┌────────

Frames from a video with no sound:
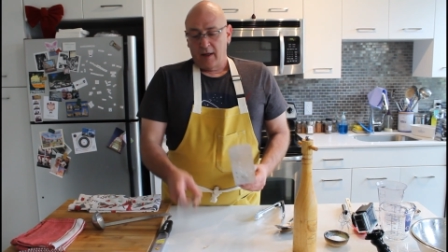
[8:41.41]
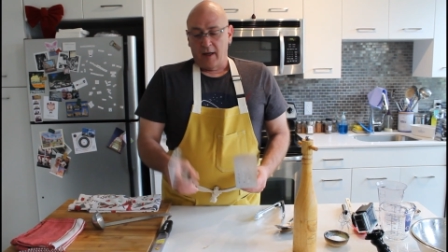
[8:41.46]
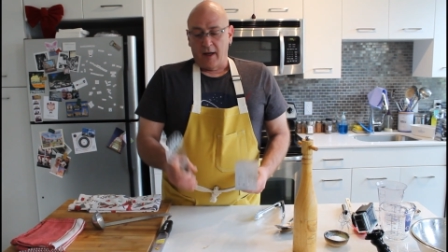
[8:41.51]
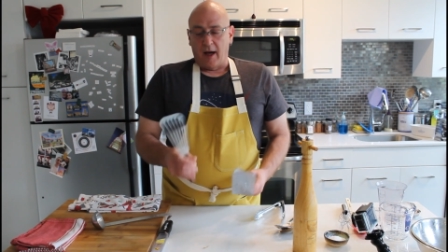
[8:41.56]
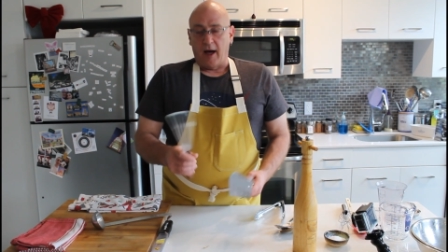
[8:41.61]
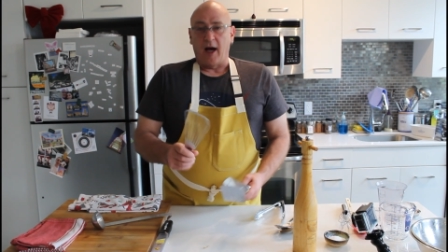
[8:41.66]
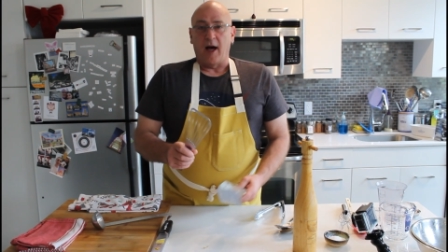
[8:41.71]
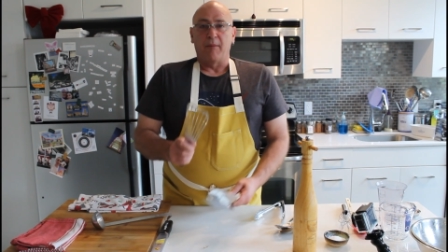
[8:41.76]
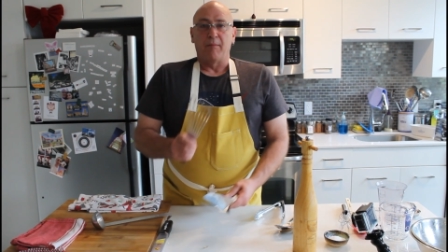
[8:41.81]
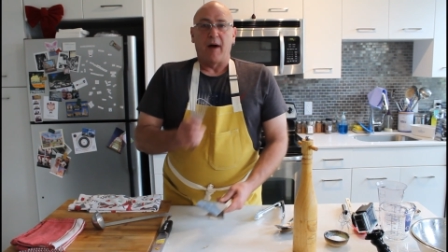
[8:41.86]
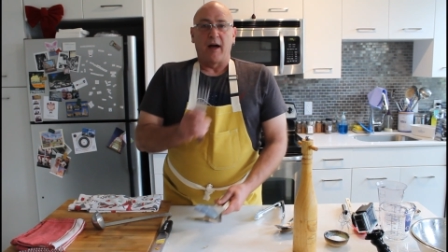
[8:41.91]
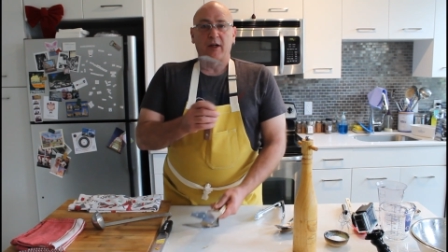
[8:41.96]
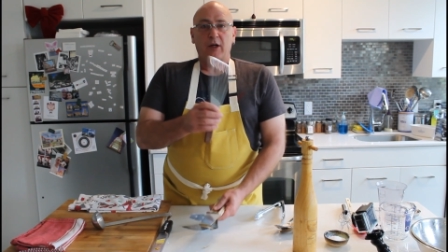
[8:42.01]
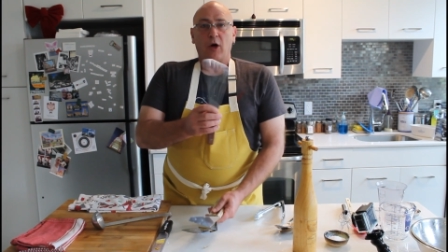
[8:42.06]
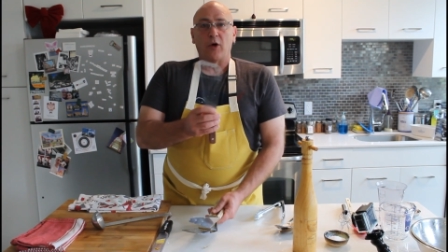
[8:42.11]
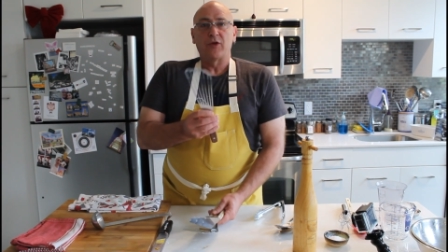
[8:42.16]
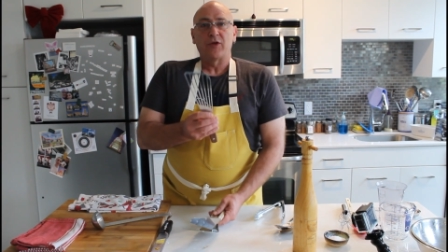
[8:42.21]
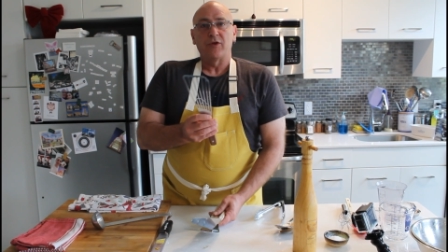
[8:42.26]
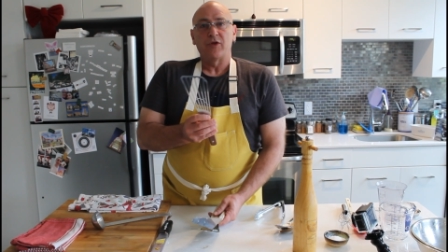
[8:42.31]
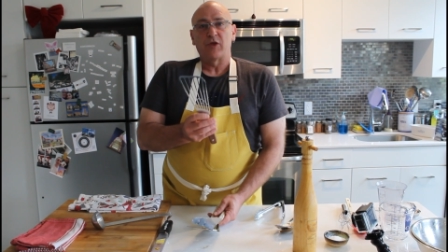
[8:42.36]
Uh, my
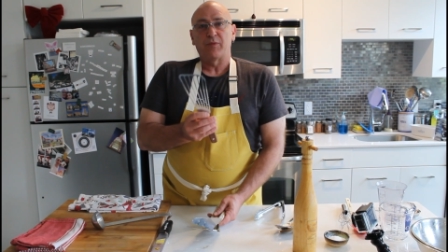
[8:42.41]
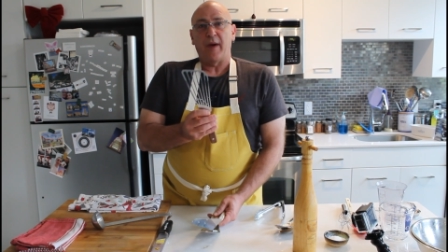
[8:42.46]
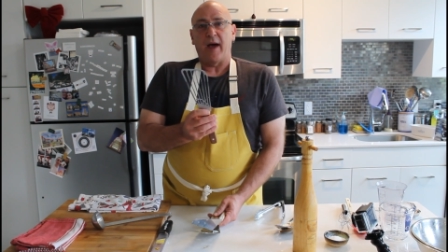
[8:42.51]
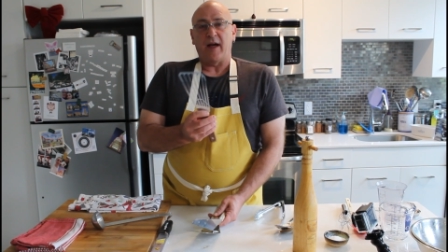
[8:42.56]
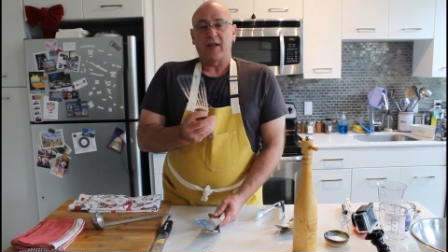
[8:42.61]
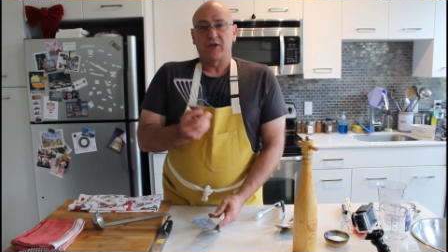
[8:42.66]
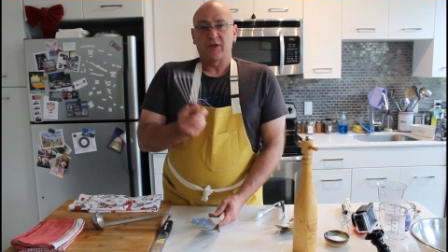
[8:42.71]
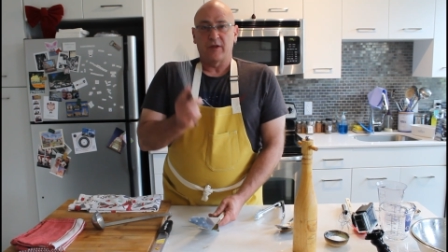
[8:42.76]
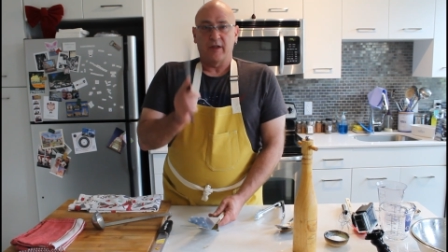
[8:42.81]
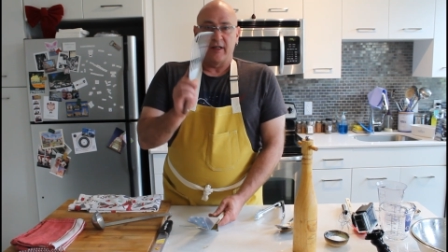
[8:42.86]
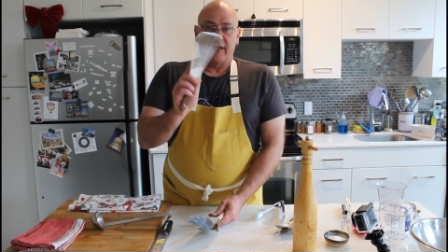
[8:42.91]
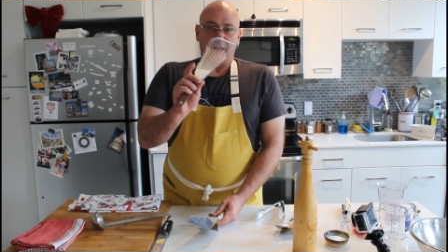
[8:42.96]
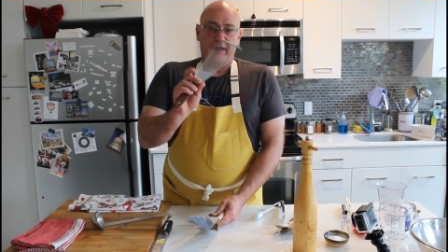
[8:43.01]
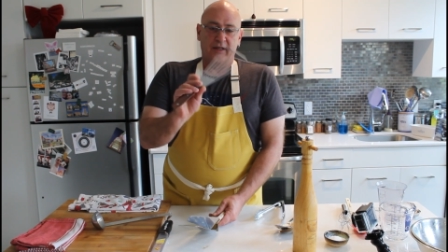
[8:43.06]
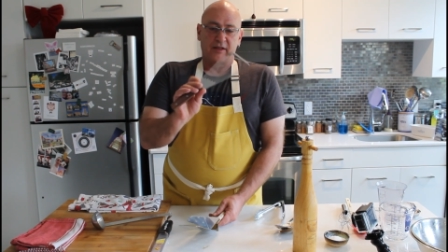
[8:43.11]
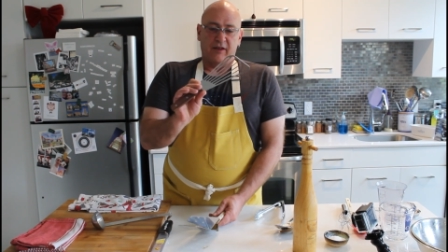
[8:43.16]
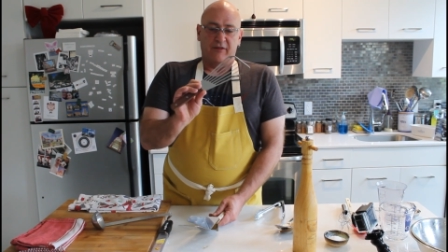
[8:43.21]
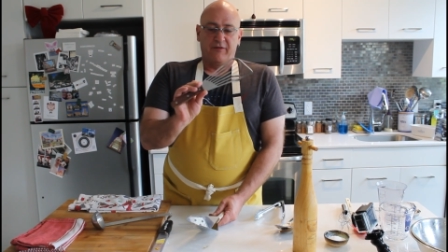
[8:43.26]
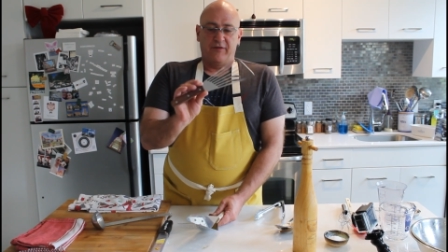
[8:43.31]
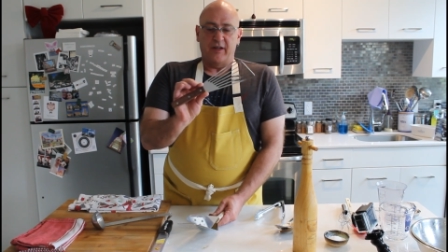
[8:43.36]
go-to spatula
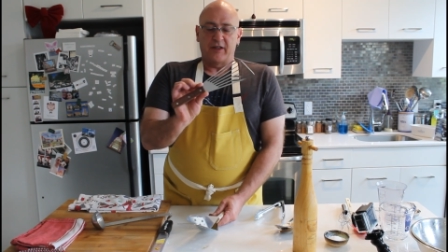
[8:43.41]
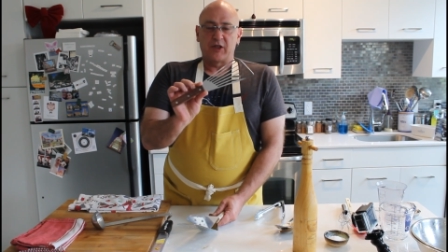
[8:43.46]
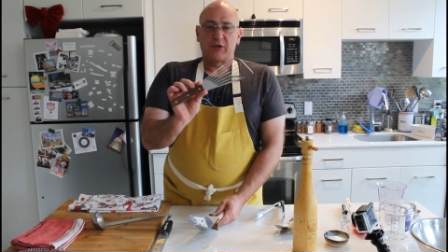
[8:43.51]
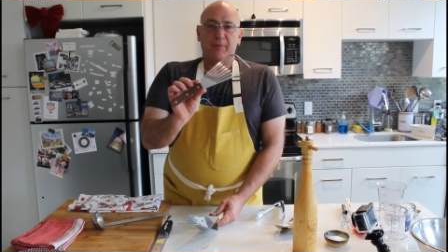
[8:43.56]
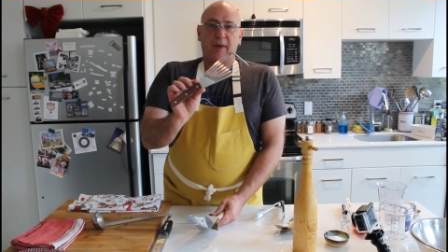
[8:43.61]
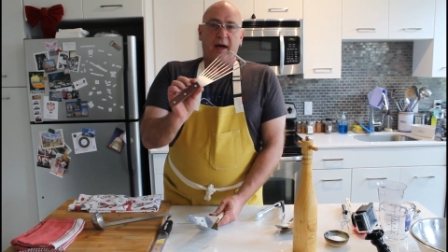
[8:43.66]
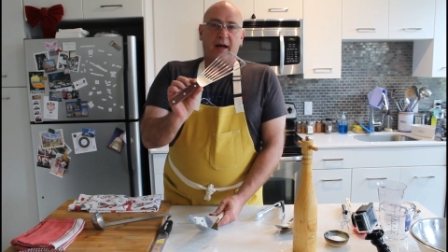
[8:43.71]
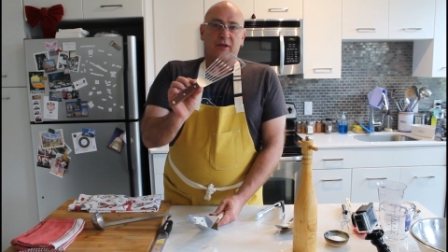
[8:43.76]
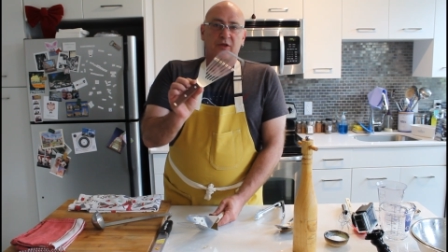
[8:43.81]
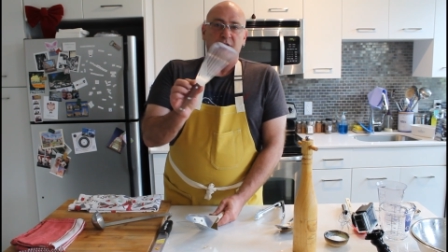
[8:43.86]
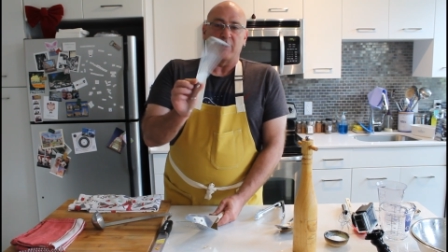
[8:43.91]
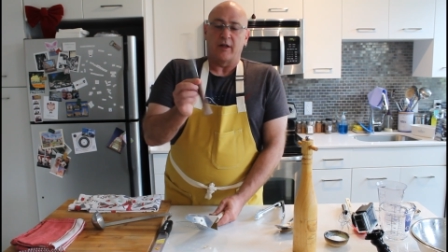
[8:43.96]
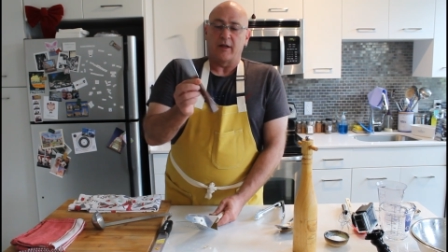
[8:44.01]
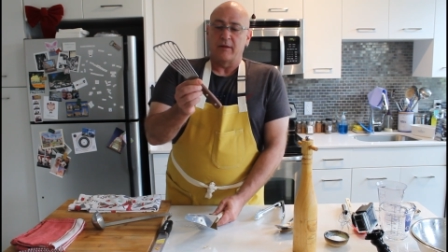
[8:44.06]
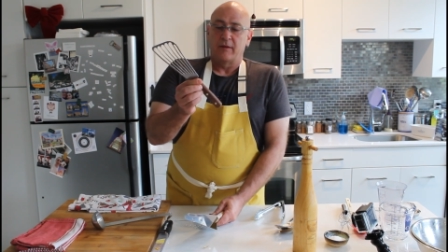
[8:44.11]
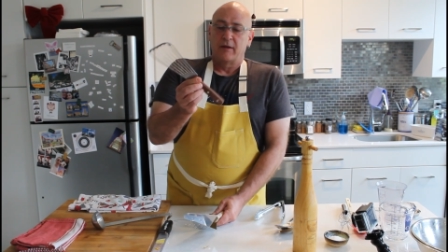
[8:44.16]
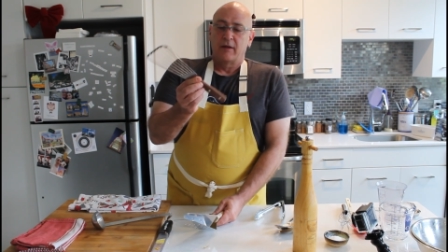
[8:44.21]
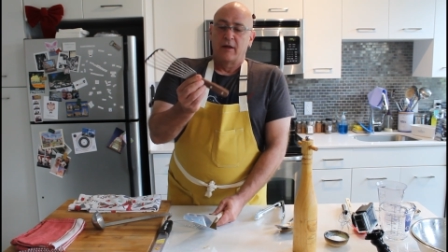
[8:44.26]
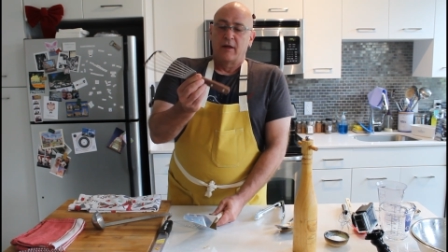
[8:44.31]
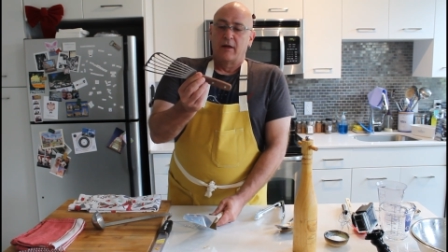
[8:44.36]
is a fish spatula.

└────────

• [Exercise objective]: Output the records exactly, please. The pictures are not part of the copy.

• [Worked solution]:
Frames from a video with no sound:
[8:41.41]
[8:41.46]
[8:41.51]
[8:41.56]
[8:41.61]
[8:41.66]
[8:41.71]
[8:41.76]
[8:41.81]
[8:41.86]
[8:41.91]
[8:41.96]
[8:42.01]
[8:42.06]
[8:42.11]
[8:42.16]
[8:42.21]
[8:42.26]
[8:42.31]
[8:42.36]
Uh, my
[8:42.41]
[8:42.46]
[8:42.51]
[8:42.56]
[8:42.61]
[8:42.66]
[8:42.71]
[8:42.76]
[8:42.81]
[8:42.86]
[8:42.91]
[8:42.96]
[8:43.01]
[8:43.06]
[8:43.11]
[8:43.16]
[8:43.21]
[8:43.26]
[8:43.31]
[8:43.36]
go-to spatula
[8:43.41]
[8:43.46]
[8:43.51]
[8:43.56]
[8:43.61]
[8:43.66]
[8:43.71]
[8:43.76]
[8:43.81]
[8:43.86]
[8:43.91]
[8:43.96]
[8:44.01]
[8:44.06]
[8:44.11]
[8:44.16]
[8:44.21]
[8:44.26]
[8:44.31]
[8:44.36]
is a fish spatula.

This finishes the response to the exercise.